How was this patch tested?

Manually test and unit test.

viirya · 2019-04-26T03:49:43Z

cc @dongjoon-hyun @HyukjinKwon @cloud-fan

SparkQA · 2019-04-26T06:47:52Z

Test build #104923 has finished for PR 24464 at commit dcbcc7f.

This patch passes all tests.
This patch merges cleanly.
This patch adds no public classes.

viirya · 2019-04-26T10:05:22Z

sql/core/src/main/scala/org/apache/spark/sql/execution/command/commands.scala

 */
 case class ExplainCommand(
    logicalPlan: LogicalPlan,
    extended: Boolean = false,
    codegen: Boolean = false,
-    cost: Boolean = false)
+    cost: Boolean = false,
+    optQueryExecution: Option[QueryExecution] = None)

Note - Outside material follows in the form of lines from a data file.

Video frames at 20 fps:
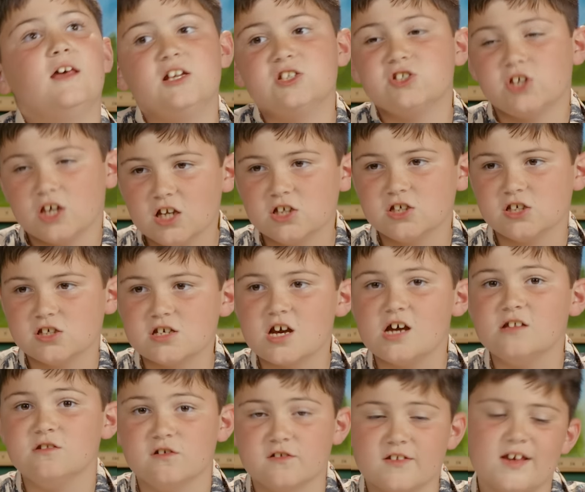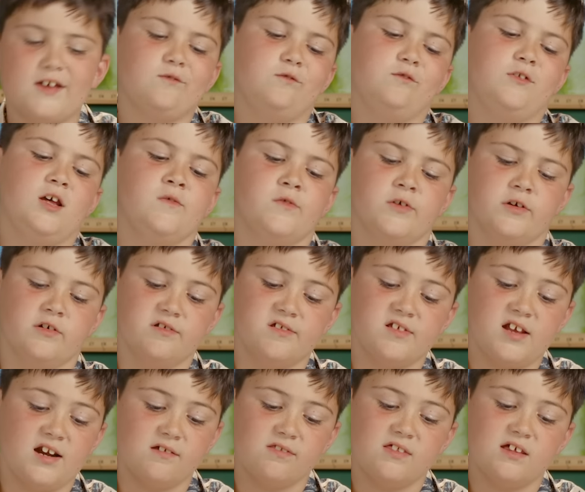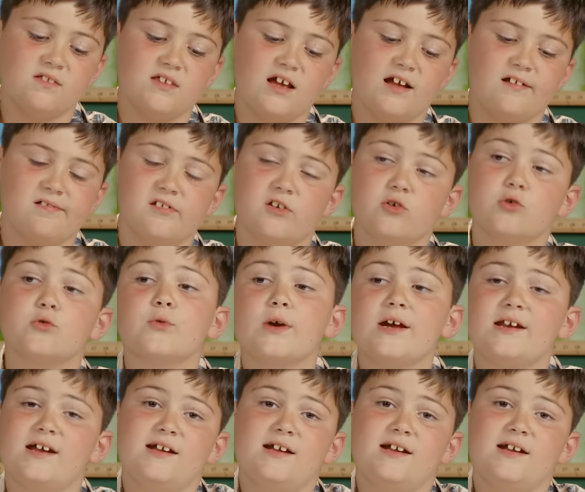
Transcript: it changes colors and flavors, and I think that's a great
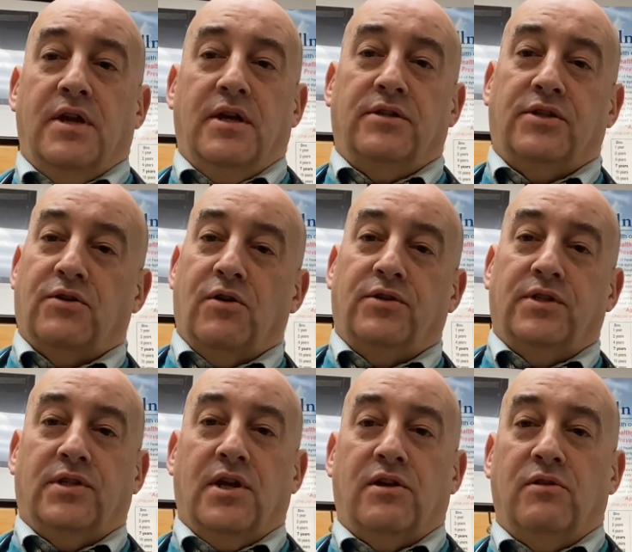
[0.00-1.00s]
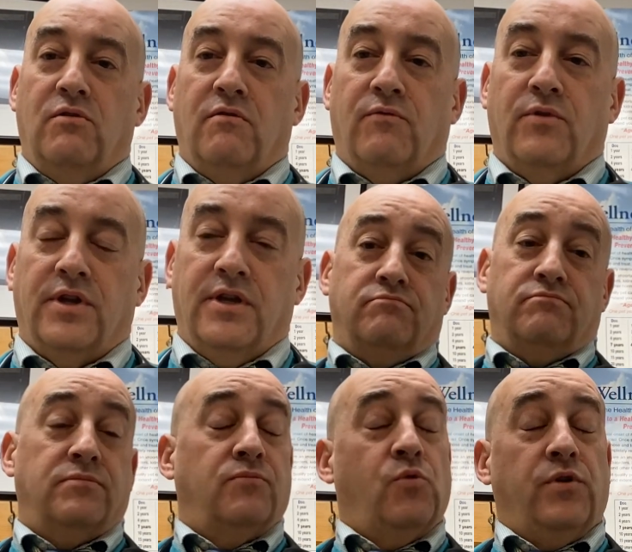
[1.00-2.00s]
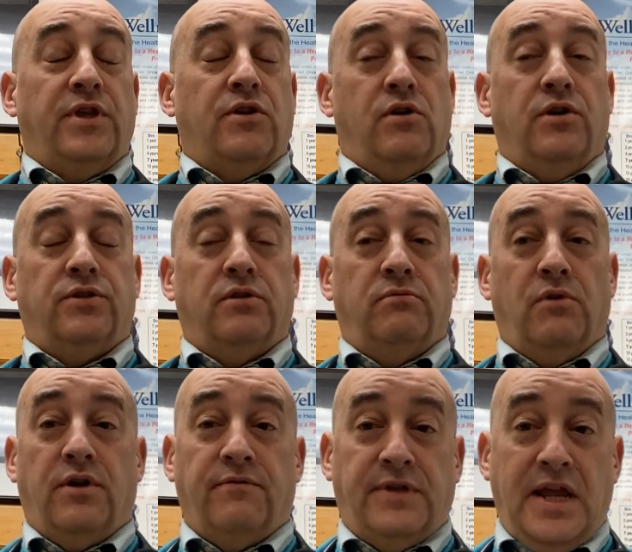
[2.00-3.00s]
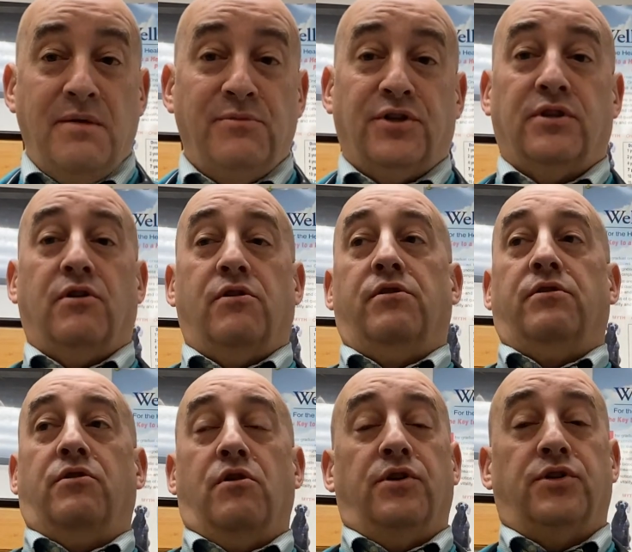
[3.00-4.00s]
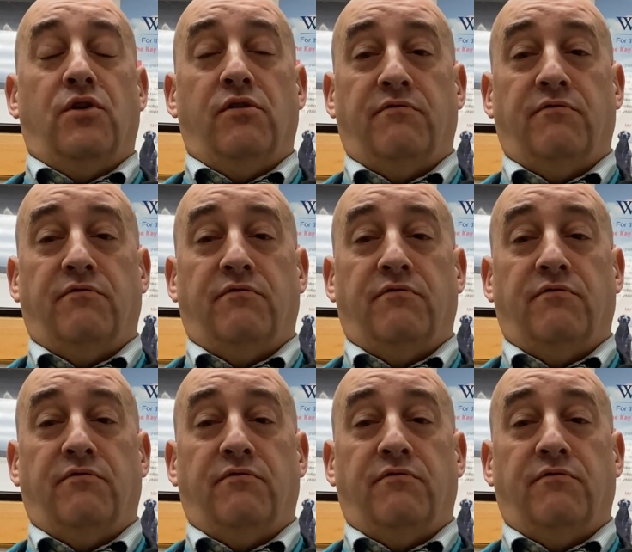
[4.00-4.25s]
and starts the cycle over again, where they cause a lot of damage to the heart, cause heart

I don't have a better way to keep using analyzed plan of dataset and showing correct pre-analyzed plan, other than passing in the query execution of the dataset.

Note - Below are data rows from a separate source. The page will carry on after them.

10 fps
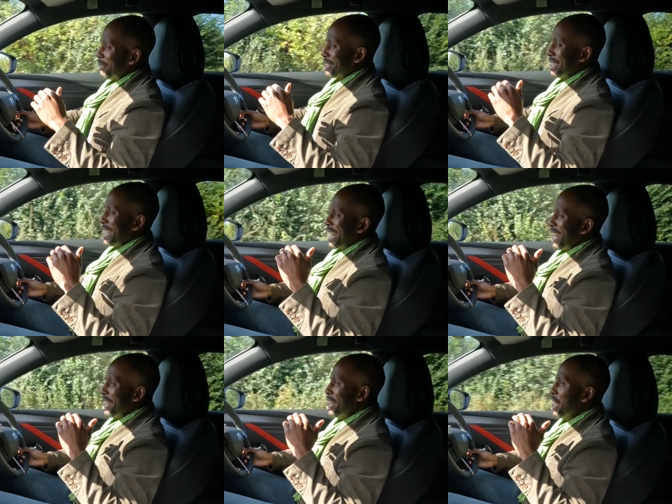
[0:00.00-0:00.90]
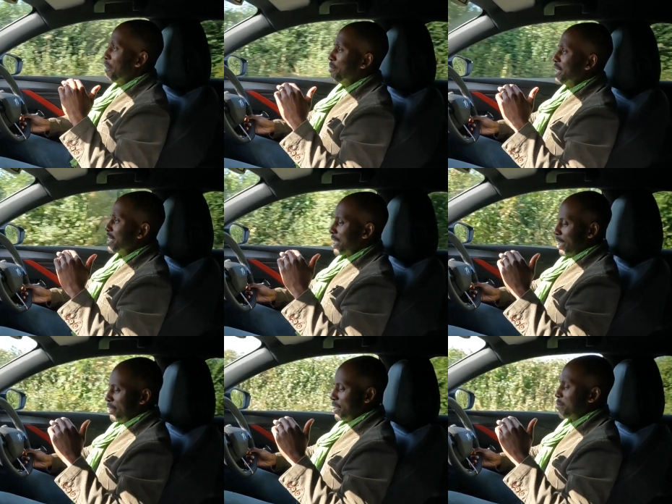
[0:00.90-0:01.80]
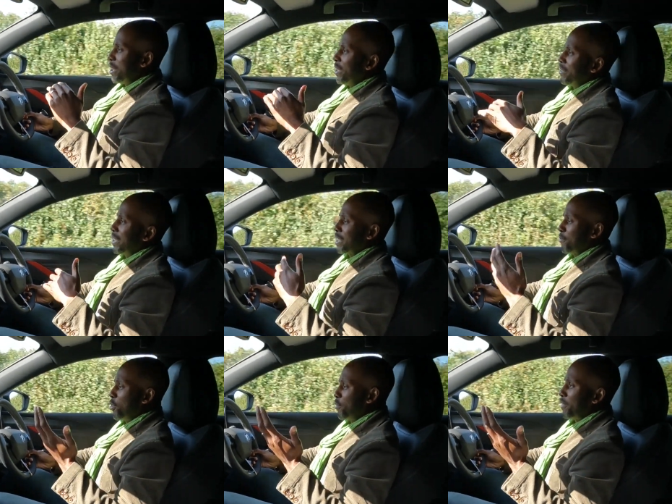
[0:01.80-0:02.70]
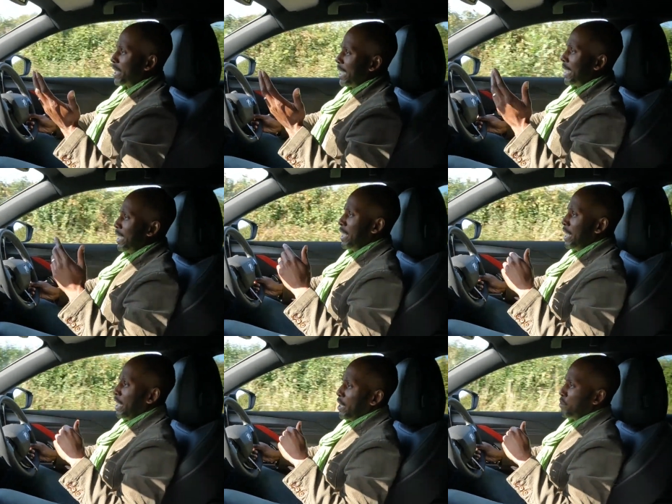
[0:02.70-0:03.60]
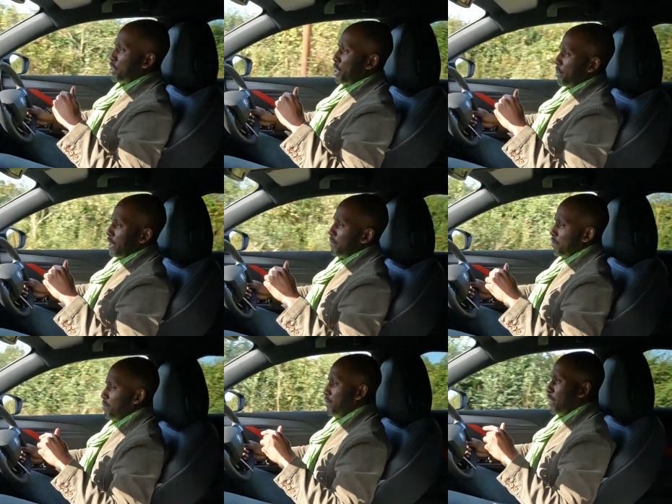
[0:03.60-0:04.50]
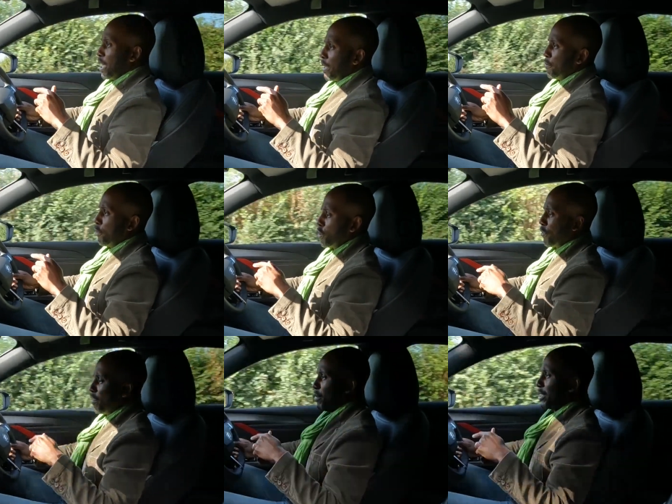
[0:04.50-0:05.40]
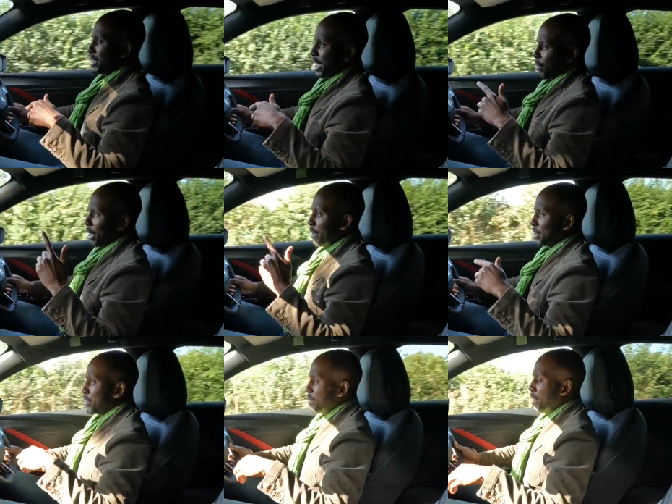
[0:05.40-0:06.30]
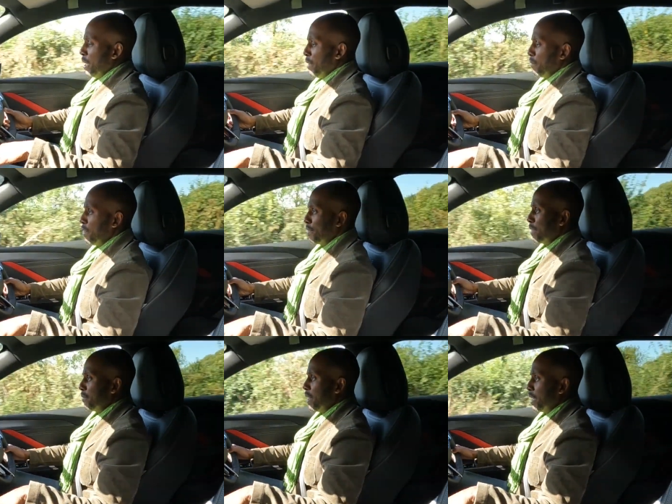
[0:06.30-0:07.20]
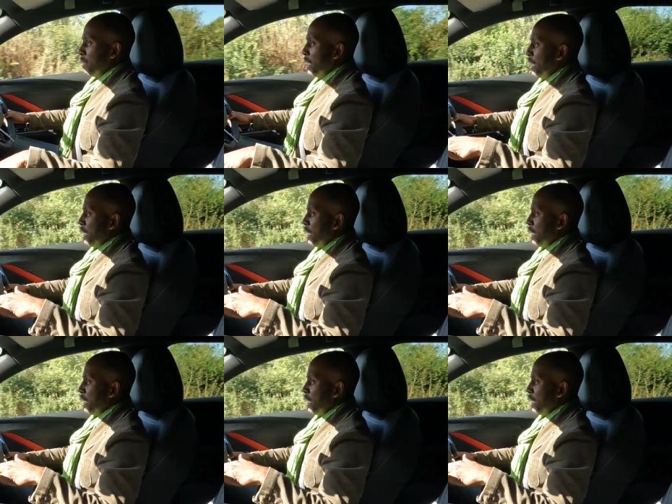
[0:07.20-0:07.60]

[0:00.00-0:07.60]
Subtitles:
obviously you get that lovely sound as well. That's fourth gear. Was doing 45 miles an hour, went up to 55.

viirya · 2019-04-29T16:19:18Z

@cloud-fan @dongjoon-hyun @HyukjinKwon Do you think this fix work? Please take a look. Thanks.

mgaido91 · 2019-05-01T10:06:12Z

sql/core/src/main/scala/org/apache/spark/sql/Dataset.scala

@@ -498,7 +498,8 @@ class Dataset[T] private[sql](
   * @since 1.6.0
   */
  def explain(extended: Boolean): Unit = {
-    val explain = ExplainCommand(queryExecution.logical, extended = extended)
+    val explain = ExplainCommand(queryExecution.logical, extended = extended,


what about passing the QueryExecution as first parameter? IIUC, there is only another place where ExplainCommand is created, so it is not going to be a big change too and it is going to be cleaner IMO...

ExplainCommand is also created in SparkSqlParser where there is no QueryExecution. So it has both LogicalPlan and QueryExecution parameters.

Yes, my point is: can we create a QueryExecution in SparkSqlParser and pass that to ExplainCommand?

The only problem I can see in doing this is that we need to bind the newly generated QueryExecution to a SparkSession.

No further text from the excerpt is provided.